OpenAI Rolls Out Open-Source Speech Recognition System

OpenAI has released a new open source AI speech recognition model called Whisper that can recognize and translate audio at levels it says compare in accuracy and robustness to human abilities. Case uses include transcription of speeches, interviews, podcasts and conversations. “Moreover, it enables transcription in multiple languages, as well as translation from those languages into English,” says OpenAI, which is open-sourcing models and inference code on GitHub “to serve as a foundation for building useful applications and for further research on robust speech processing.”

While there are already some very good automatic speech recognition (ASR) systems —some central to software and services from Google, Amazon and Meta Platforms — OpenAI says what sets Whisper apart is its training: 680,000 hours of multilingual and multitask supervised data collected from the web.

That large dataset “leads to improved robustness to accents, background noise and technical language,” Open AI notes in its announcement. “The primary intended users of [the Whisper] models are AI researchers studying robustness, generalization, capabilities, biases and constraints of the current model.”

Ars Technica says Whisper is “an encoder-decoder transformer, a type of neural network that can use context gleaned from input data to learn associations that can then be translated into the model’s output.”

Citing OpenAI’s Whisper GitHub repository, TechCrunch writes that the models “show strong ASR results in ~10 languages.

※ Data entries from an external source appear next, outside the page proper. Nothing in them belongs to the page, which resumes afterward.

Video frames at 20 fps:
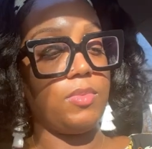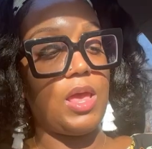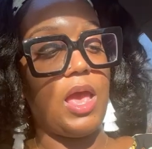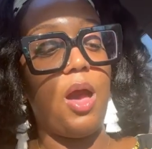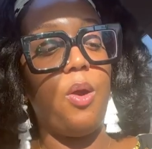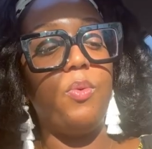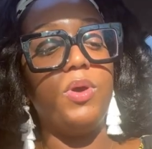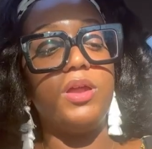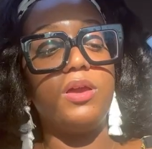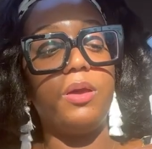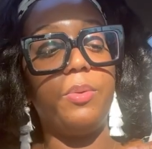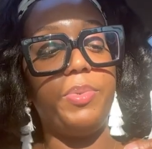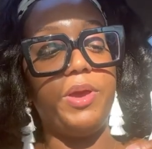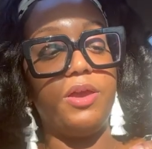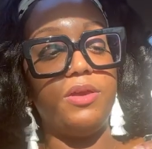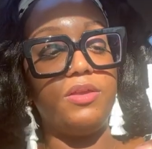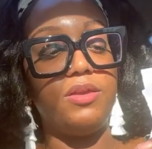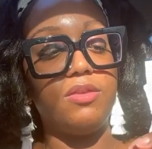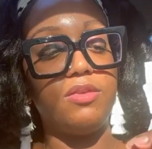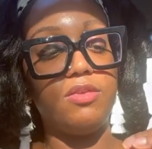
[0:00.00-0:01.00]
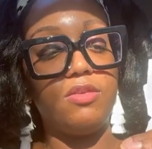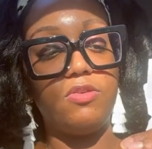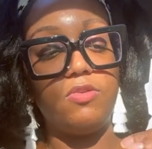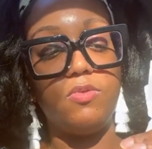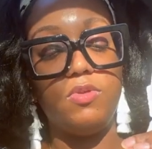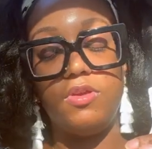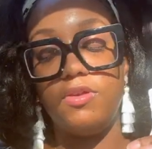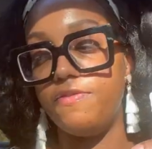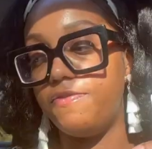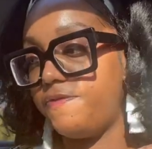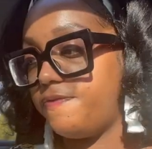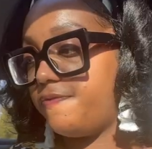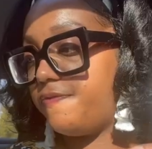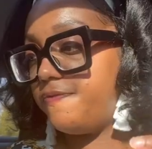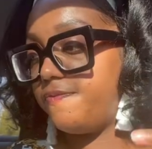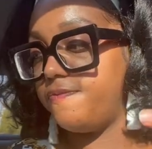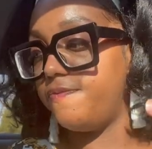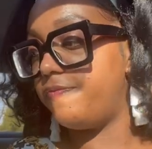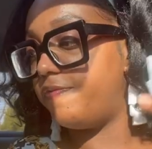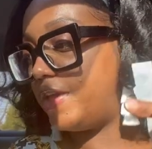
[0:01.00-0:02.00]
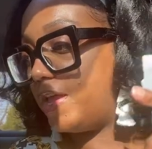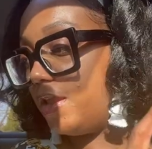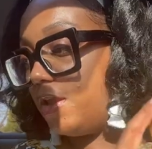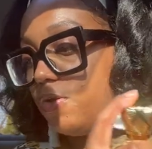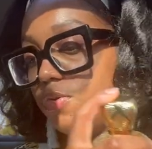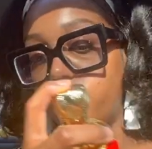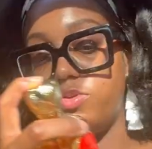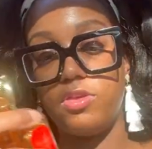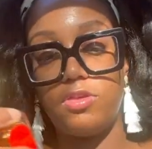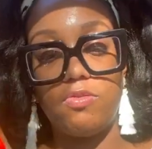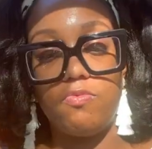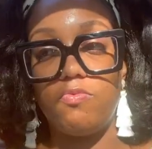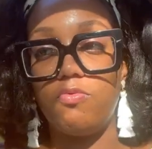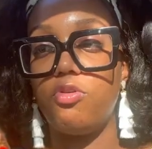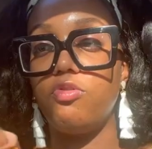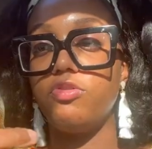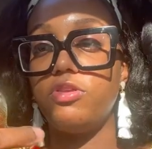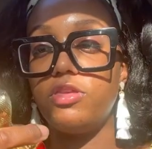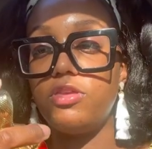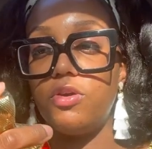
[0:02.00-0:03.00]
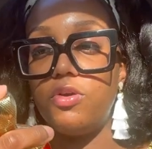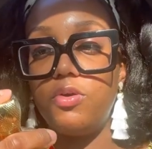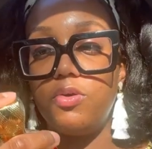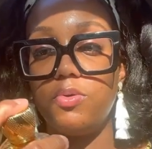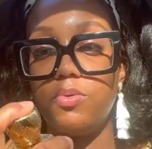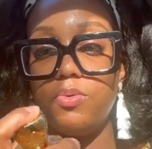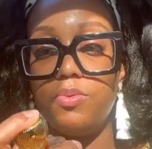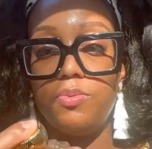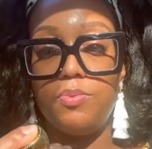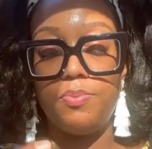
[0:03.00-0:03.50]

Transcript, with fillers: I want to compare this to the Philos Rosso.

They may exhibit additional capabilities … if fine-tuned on certain tasks like voice activity detection, speaker classification or speaker diarization but have not been robustly evaluated in these areas.”

Whisper doesn’t work equally well across languages, evidencing higher error rates on languages and vocal intonations that were not well-represented in the training data. TechCrunch reports that is “nothing new to the world of speech recognition, unfortunately. Biases have long plagued even the best systems, with a 2020 Stanford study finding systems from Amazon, Apple, Google, IBM and Microsoft made far fewer errors — about 35 percent — with users who are white than with users who are Black.”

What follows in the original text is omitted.